Is Infinispan a good fit for this use case?
john.sanda Jul 28, 2015 10:00 AMI work on Hawkular Metrics (H-Metrics) which is basically a time series database built on top of Cassandra. There are different situations in which we generate new time series from one or more existing time series. This will be done as one or more background jobs that run periodically. For example, H-Metrics defines a counter metric type. We automatically compute and store the rate for counters as new time series. This is done in a background job that runs on pre-configured interval, maybe every minute. In the worst case scenario, we have to perform N reads where N is the number of counter metrics. Cassandra is very scalable; so, we can add (Cassandra) nodes as necessary to deal with the read load, but this does not reduce the amount of I/O we have to do. We can do some schema optimizations that will reduce the overall number of reads. That might be an adequate approach, but I am curious about whether or not Infinispan would be a good fit in this situation.
Here is one approach I have considered. I maintain a separate cache per minute since I want to calculate/update rates every minute. When I receive a request to store counter data points, I write the data points both to Cassandra and to the cache for the current minute. The cache entry key would be the metric id, and the value would be the metric data point value. In this particular case I only need to store the latest value for the current minute, so I can simply replace existing cache entries. The background job that runs every minute would no longer query Cassandra for counter data points. It might instead kick off a DistributedExecutorService task that calculates the rates for each of the cache entries, writes them to Cassandra, and the finally deletes the cache. In this example, I simply inserted (or replaced) cache entries. For other metric data types, I will need to update existing cache entries.

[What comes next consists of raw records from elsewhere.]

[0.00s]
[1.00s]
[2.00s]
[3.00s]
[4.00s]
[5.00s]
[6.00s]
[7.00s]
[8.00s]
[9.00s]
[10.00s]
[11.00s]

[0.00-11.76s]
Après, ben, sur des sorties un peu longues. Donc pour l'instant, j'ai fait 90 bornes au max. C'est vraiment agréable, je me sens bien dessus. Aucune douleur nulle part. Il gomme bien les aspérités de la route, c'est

The appeal of this approach is that I completely eliminate having to query Cassandra when calculating new time series data, but I do not have enough experience with Infinispan to know whether or not this would be a sound approach. Here are some additional questions I am considering.
Will the performance of lots of concurrent reads/writes on a cache be adequate such that it won't be a bottleneck when storing data points? Currently, the write path for storing data points only involves writing to Cassandra which is very fast. With a caching layer, it could also involve writing new cache entries and/or updating existing cache entries. For a local cache when all entries are in memory, I would expect cache operations to extremely fast as I am performing simple updates on the entries.

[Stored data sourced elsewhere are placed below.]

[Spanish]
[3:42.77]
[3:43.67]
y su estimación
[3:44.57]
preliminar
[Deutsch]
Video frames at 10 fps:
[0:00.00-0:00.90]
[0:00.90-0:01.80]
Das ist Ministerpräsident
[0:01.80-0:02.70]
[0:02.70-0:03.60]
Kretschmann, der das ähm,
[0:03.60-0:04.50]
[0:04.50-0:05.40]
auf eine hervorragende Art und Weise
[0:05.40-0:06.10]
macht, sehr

What about when the cache is distributed? For the moment, assume I am running multiple H-Metrics servers with embedded, distributed caches. If server-1 receives a request to store data and the cache for that data resides on server-2, do I need to be concerned latency of performing cache updates?
I previously mentioned using a separate cache for each minute. A new cache is created whenever I receive a metric data point having a timestamp for the next minute. Consider again a distributed cache with multiple H-Metrics servers. What if two H-Metrics servers both try to create the cache for the next minute at the same time. Do I need to be concerned about race conditions? Is cache creation fast? I am curious about how fast it is as the number of ISPN nodes increases.
When nodes are added/removed, what kind of performance impact is there data being reshuffled? Can I continue to serve client requests when a node is added/removed, or should this be done as an offline, maintenance operation?
So far I have only discussed using embedded caches? What are the pros/cons of using the HotRod server instead?